README.md 6.5 KB

Distillation

To get setup to run Knowledge Distillation on BERT once in the container, run the following:

cd /workspace/bert/distillation
bash utils/perform_distillation_prereqs.sh

perform_distillation_prereqs.sh performs the following:

  • Downloads and processes prerequisite BERT-base checkpoints to /workspace/bert/distillation/checkpoints
  • Downloads prerequisite GloVe embeddings to /workspace/bert/data/downloads/glove

After performing prerequisite tasks, in the container run the following to produce fully distilled BERT models for SQuADv1.1 and SST-2.

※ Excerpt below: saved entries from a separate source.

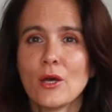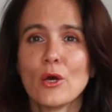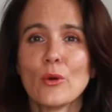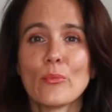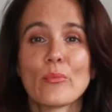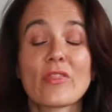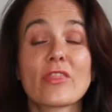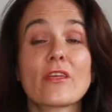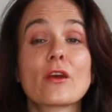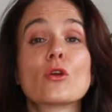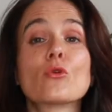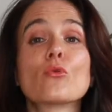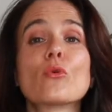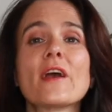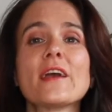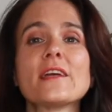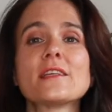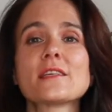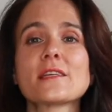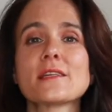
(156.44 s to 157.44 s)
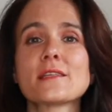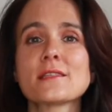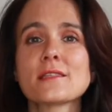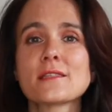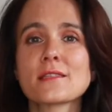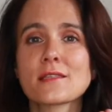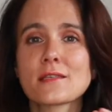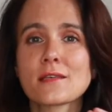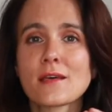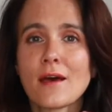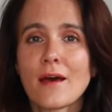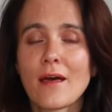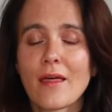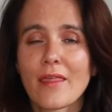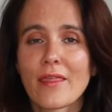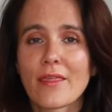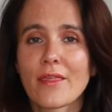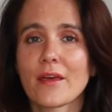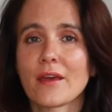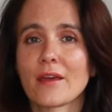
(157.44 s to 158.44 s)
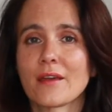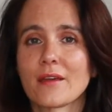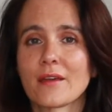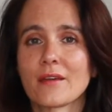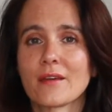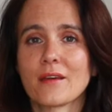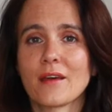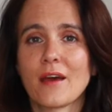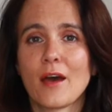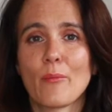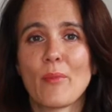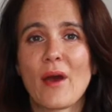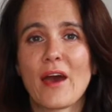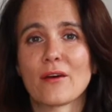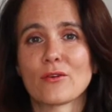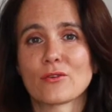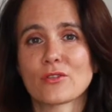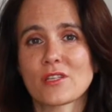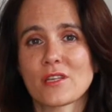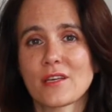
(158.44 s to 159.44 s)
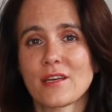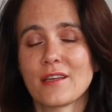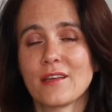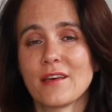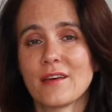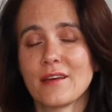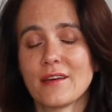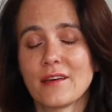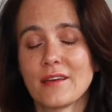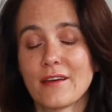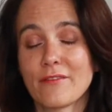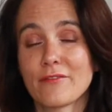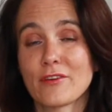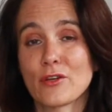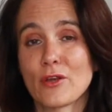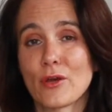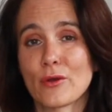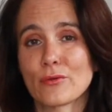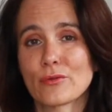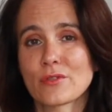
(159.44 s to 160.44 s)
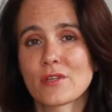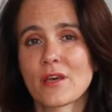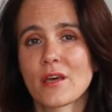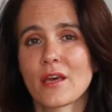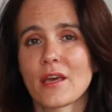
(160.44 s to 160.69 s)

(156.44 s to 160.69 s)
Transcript: but the greatest thing about Evernote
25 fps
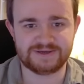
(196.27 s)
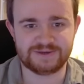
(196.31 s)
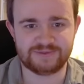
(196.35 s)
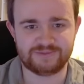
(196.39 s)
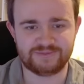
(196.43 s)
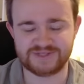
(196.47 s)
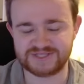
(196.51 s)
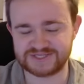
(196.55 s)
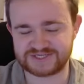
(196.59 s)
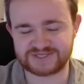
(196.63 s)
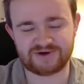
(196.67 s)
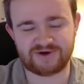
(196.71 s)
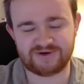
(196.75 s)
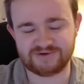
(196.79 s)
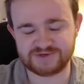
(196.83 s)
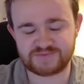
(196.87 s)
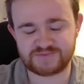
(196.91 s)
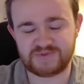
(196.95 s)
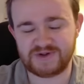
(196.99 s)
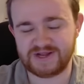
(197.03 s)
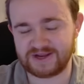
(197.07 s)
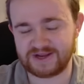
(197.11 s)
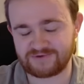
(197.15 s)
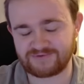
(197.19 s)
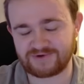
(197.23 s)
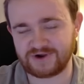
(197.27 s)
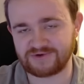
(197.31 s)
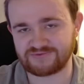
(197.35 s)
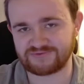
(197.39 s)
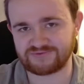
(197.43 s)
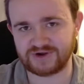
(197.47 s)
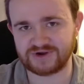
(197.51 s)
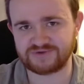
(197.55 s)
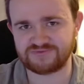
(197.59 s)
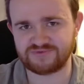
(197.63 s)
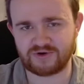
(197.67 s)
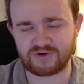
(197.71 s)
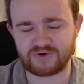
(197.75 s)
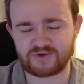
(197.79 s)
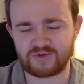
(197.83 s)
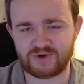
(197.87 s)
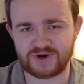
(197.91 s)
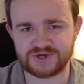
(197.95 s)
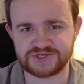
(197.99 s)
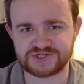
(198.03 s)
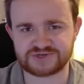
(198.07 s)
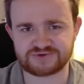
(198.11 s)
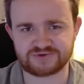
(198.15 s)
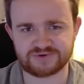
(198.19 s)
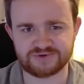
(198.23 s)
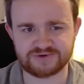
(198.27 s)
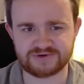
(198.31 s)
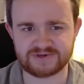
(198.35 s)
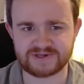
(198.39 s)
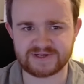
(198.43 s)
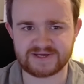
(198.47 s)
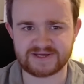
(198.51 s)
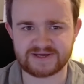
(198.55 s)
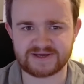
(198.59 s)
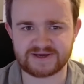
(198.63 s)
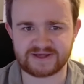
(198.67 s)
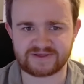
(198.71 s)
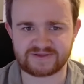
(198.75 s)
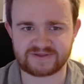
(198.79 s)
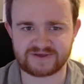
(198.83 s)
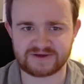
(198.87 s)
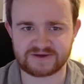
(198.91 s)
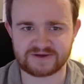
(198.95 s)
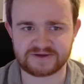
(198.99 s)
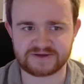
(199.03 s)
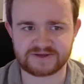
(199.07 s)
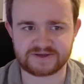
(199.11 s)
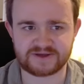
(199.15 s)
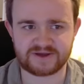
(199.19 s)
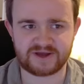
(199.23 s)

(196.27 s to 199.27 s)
But this guy was playing around Red Rock quite shrewdly, I think.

bash run_e2e_distillation.sh

run_e2e_distillation.sh contains 8 command lines to obtain fully distilled BERT models for SQuADv1.1 and SST-2. The distilled BERT model has a config (N=4, D=312, Di=1200 , H=12). To distill knowledge into models of different sizes, a new BERT_4L_312D/config.json can be created and passed as a starting point in run_e2e_distillation.sh

run_e2e_distillation.sh contains the following:

  • Phase1 distillation: Generic distillation on Wikipedia dataset of maximum sequence length 128. --input_dir needs to be update respectively.
  • Phase2 distillation: Generic distillation on Wikipedia dataset of maximum sequence length 512. --input_dir needs to be update respectively.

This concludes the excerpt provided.